*Work instructions:* Below are lines of records; copy exactly those from the one containing "(0.00 s to 1.00 s)" through the one containing "Verbatim transcript: le point calme ou", leaving the pictures behind.

*The data:*
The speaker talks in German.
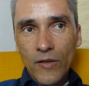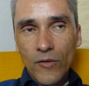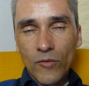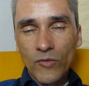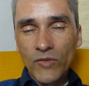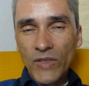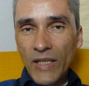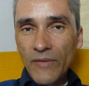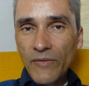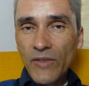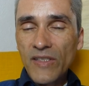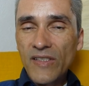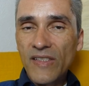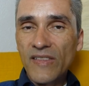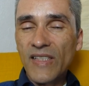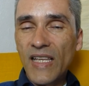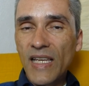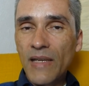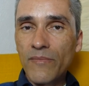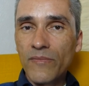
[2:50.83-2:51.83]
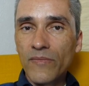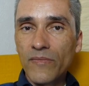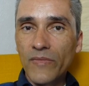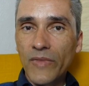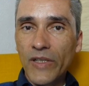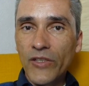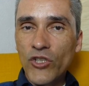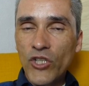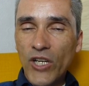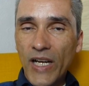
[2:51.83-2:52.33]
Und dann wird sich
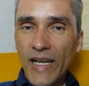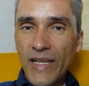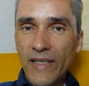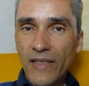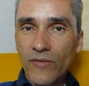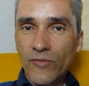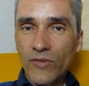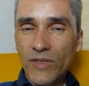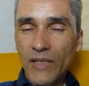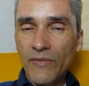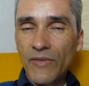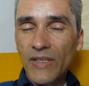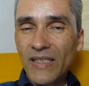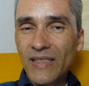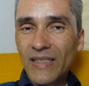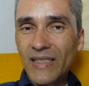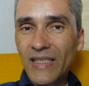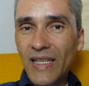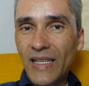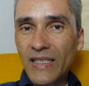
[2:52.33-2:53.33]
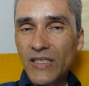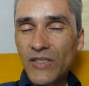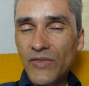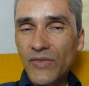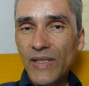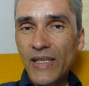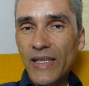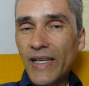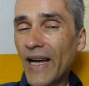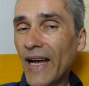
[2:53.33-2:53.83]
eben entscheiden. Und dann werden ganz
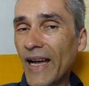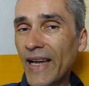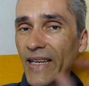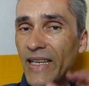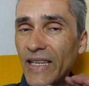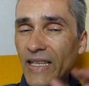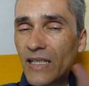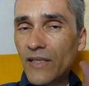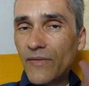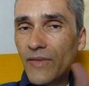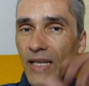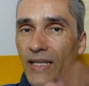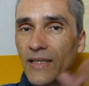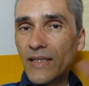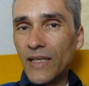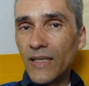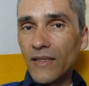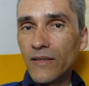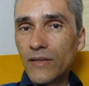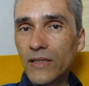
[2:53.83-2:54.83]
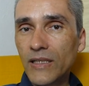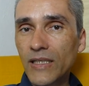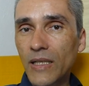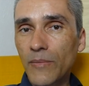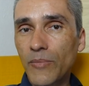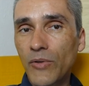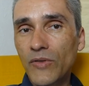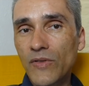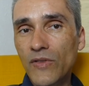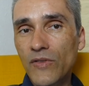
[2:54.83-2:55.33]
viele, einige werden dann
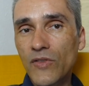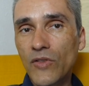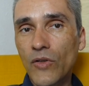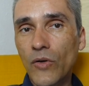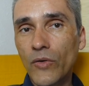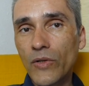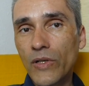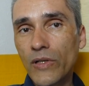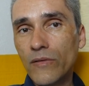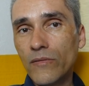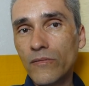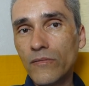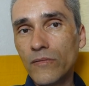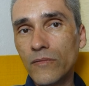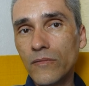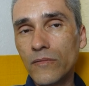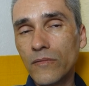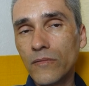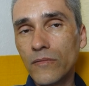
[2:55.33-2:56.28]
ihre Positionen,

==

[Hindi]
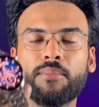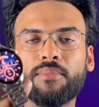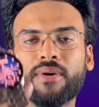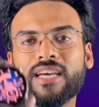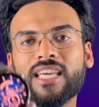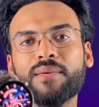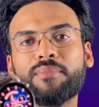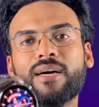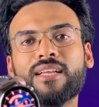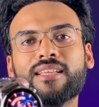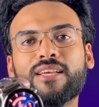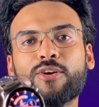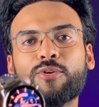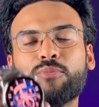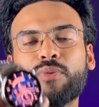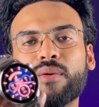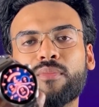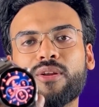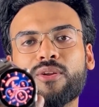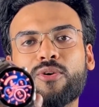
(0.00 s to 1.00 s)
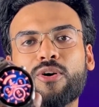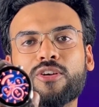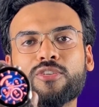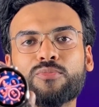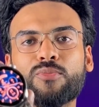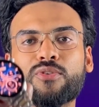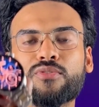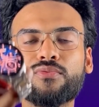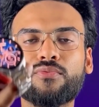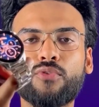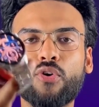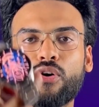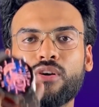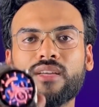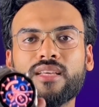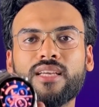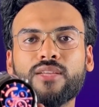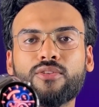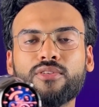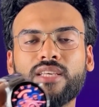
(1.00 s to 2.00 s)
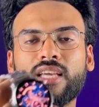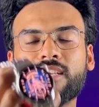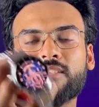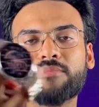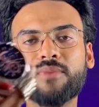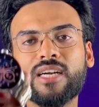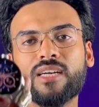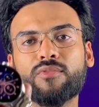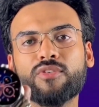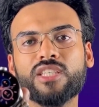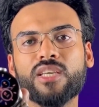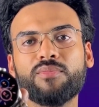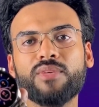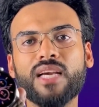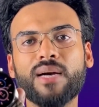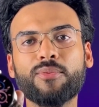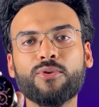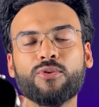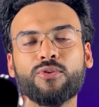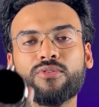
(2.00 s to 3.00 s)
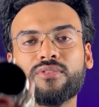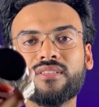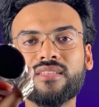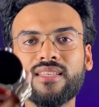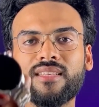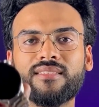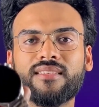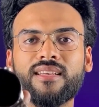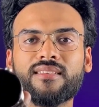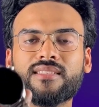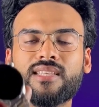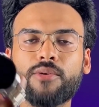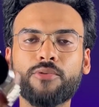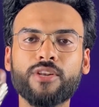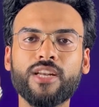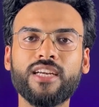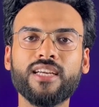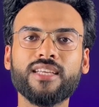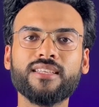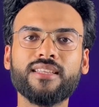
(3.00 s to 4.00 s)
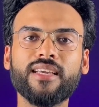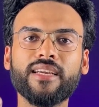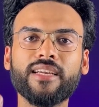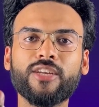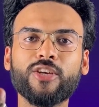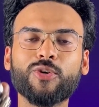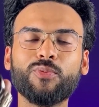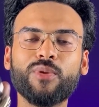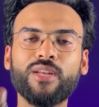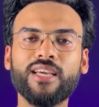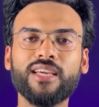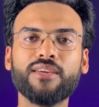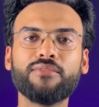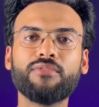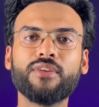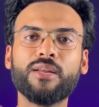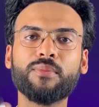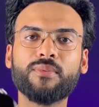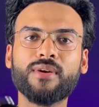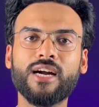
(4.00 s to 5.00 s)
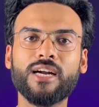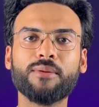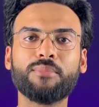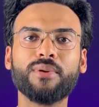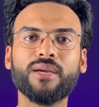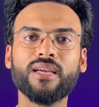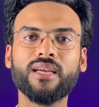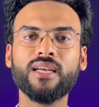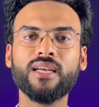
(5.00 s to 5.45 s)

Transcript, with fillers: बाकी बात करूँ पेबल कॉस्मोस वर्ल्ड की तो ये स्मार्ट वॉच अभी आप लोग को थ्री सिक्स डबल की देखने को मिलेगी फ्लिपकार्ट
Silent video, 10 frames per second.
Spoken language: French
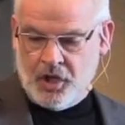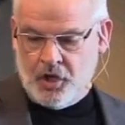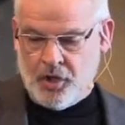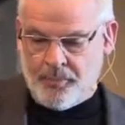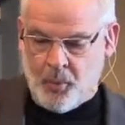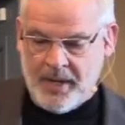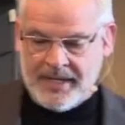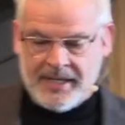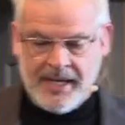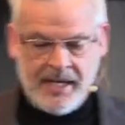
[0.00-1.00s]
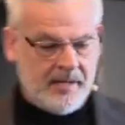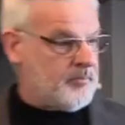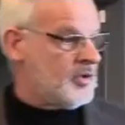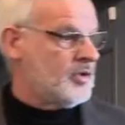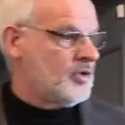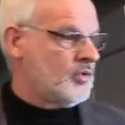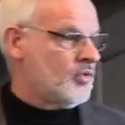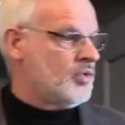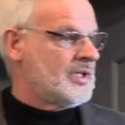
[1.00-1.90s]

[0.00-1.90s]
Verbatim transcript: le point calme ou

*Result for this task:*
(0.00 s to 1.00 s)
(1.00 s to 2.00 s)
(2.00 s to 3.00 s)
(3.00 s to 4.00 s)
(4.00 s to 5.00 s)
(5.00 s to 5.45 s)

Transcript, with fillers: बाकी बात करूँ पेबल कॉस्मोस वर्ल्ड की तो ये स्मार्ट वॉच अभी आप लोग को थ्री सिक्स डबल की देखने को मिलेगी फ्लिपकार्ट
Silent video, 10 frames per second.
Spoken language: French
[0.00-1.00s]
[1.00-1.90s]

[0.00-1.90s]
Verbatim transcript: le point calme ou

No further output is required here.